The task: Return every record below exactly as written, but leave out the pictures.

Extracted material:
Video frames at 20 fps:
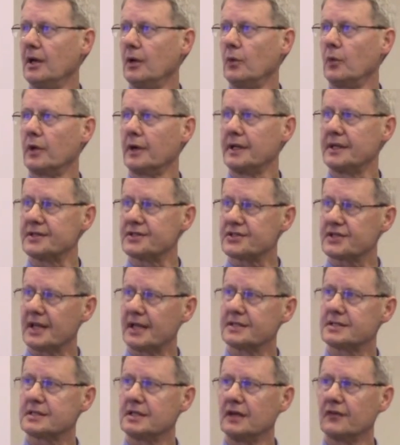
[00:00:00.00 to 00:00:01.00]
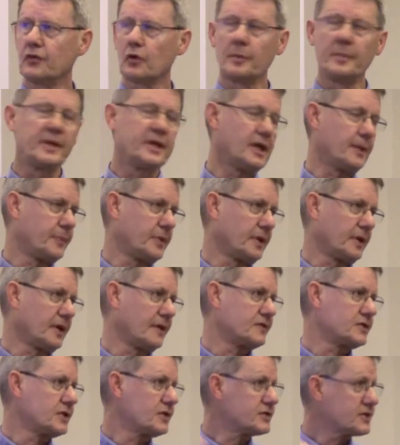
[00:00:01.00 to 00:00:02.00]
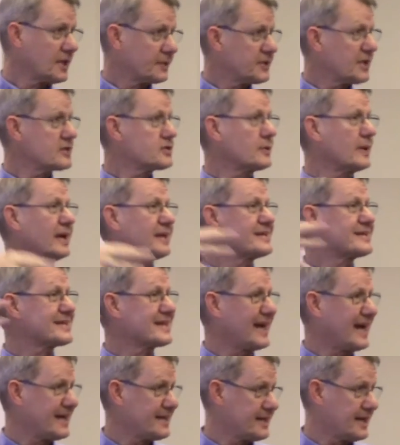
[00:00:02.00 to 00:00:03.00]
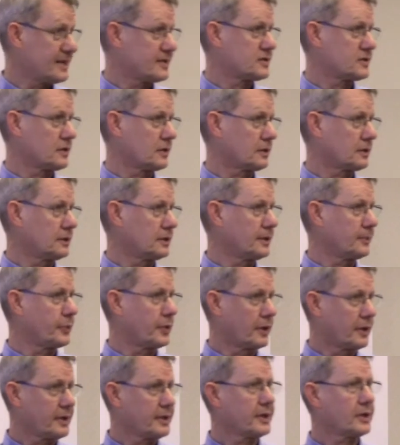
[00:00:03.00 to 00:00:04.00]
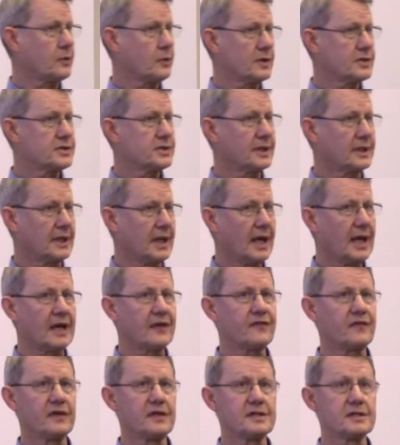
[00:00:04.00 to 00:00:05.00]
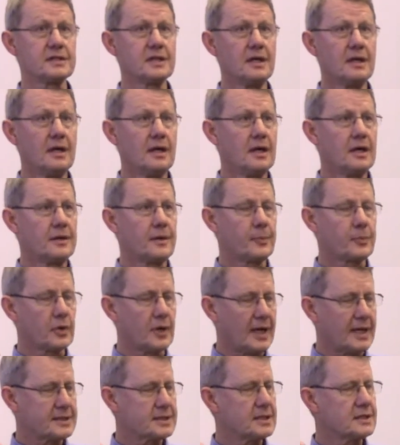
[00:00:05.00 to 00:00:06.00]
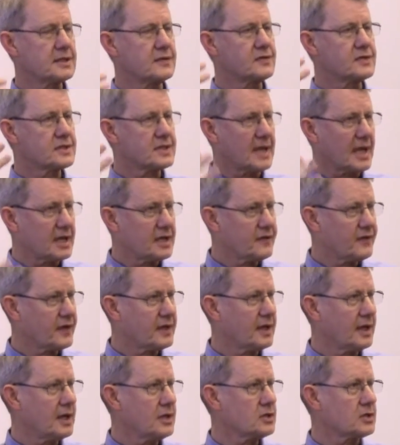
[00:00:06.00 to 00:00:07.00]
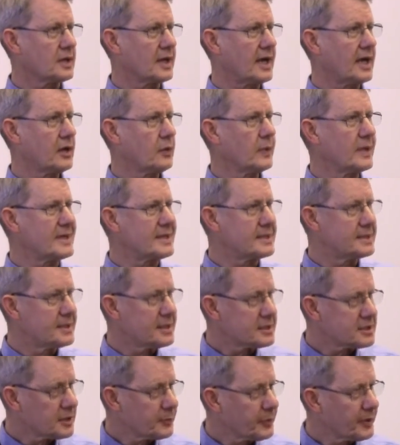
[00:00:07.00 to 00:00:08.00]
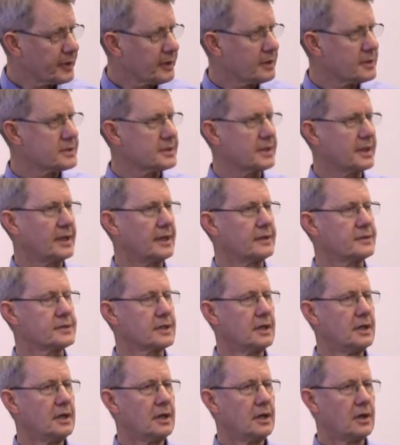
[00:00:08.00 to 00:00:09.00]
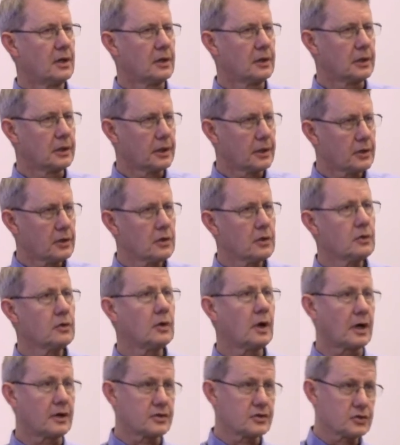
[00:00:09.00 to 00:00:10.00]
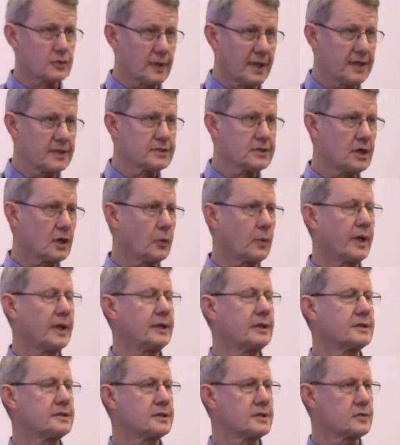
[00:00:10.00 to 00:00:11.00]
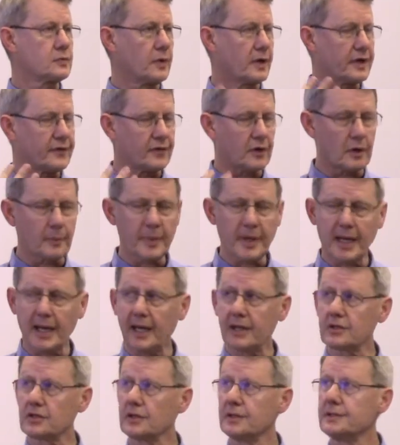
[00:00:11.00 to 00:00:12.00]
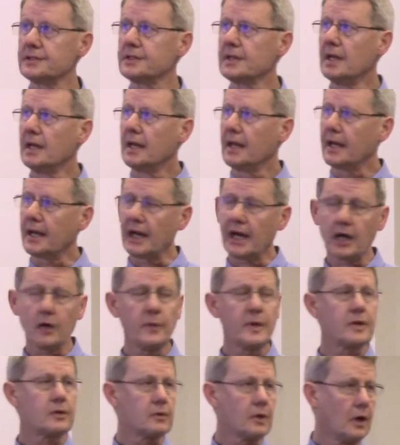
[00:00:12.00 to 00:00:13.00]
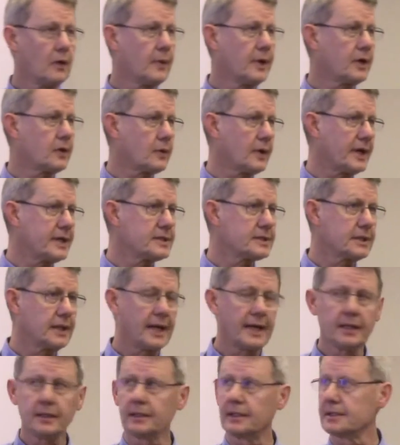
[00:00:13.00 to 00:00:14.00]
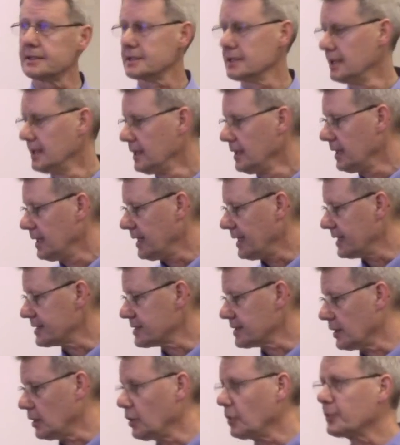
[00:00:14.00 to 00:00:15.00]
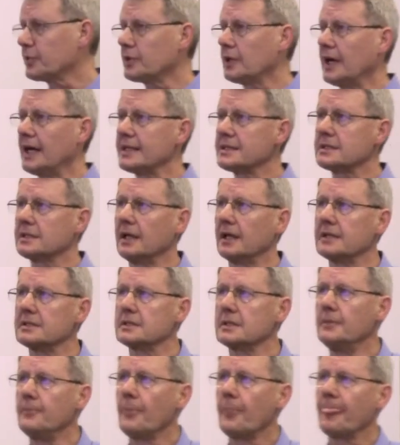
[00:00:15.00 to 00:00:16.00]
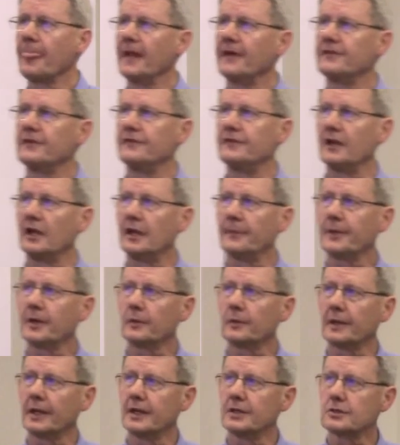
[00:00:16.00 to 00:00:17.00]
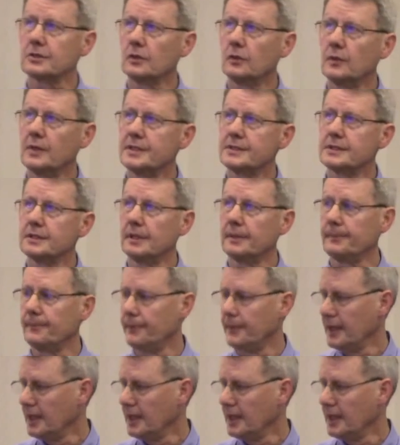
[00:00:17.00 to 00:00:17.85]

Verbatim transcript: We're insensitive, we're manipulative. So sometimes we're outside that circle. And part of the Christian life is the process of sanctification. How do we discipline ourselves, learn our strengths, our weaknesses, what are our passions, and how do we grow in Christ likeness? And that's the whole process of developing relational wisdom.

Solution:
Video frames at 20 fps:
[00:00:00.00 to 00:00:01.00]
[00:00:01.00 to 00:00:02.00]
[00:00:02.00 to 00:00:03.00]
[00:00:03.00 to 00:00:04.00]
[00:00:04.00 to 00:00:05.00]
[00:00:05.00 to 00:00:06.00]
[00:00:06.00 to 00:00:07.00]
[00:00:07.00 to 00:00:08.00]
[00:00:08.00 to 00:00:09.00]
[00:00:09.00 to 00:00:10.00]
[00:00:10.00 to 00:00:11.00]
[00:00:11.00 to 00:00:12.00]
[00:00:12.00 to 00:00:13.00]
[00:00:13.00 to 00:00:14.00]
[00:00:14.00 to 00:00:15.00]
[00:00:15.00 to 00:00:16.00]
[00:00:16.00 to 00:00:17.00]
[00:00:17.00 to 00:00:17.85]

Verbatim transcript: We're insensitive, we're manipulative. So sometimes we're outside that circle. And part of the Christian life is the process of sanctification. How do we discipline ourselves, learn our strengths, our weaknesses, what are our passions, and how do we grow in Christ likeness? And that's the whole process of developing relational wisdom.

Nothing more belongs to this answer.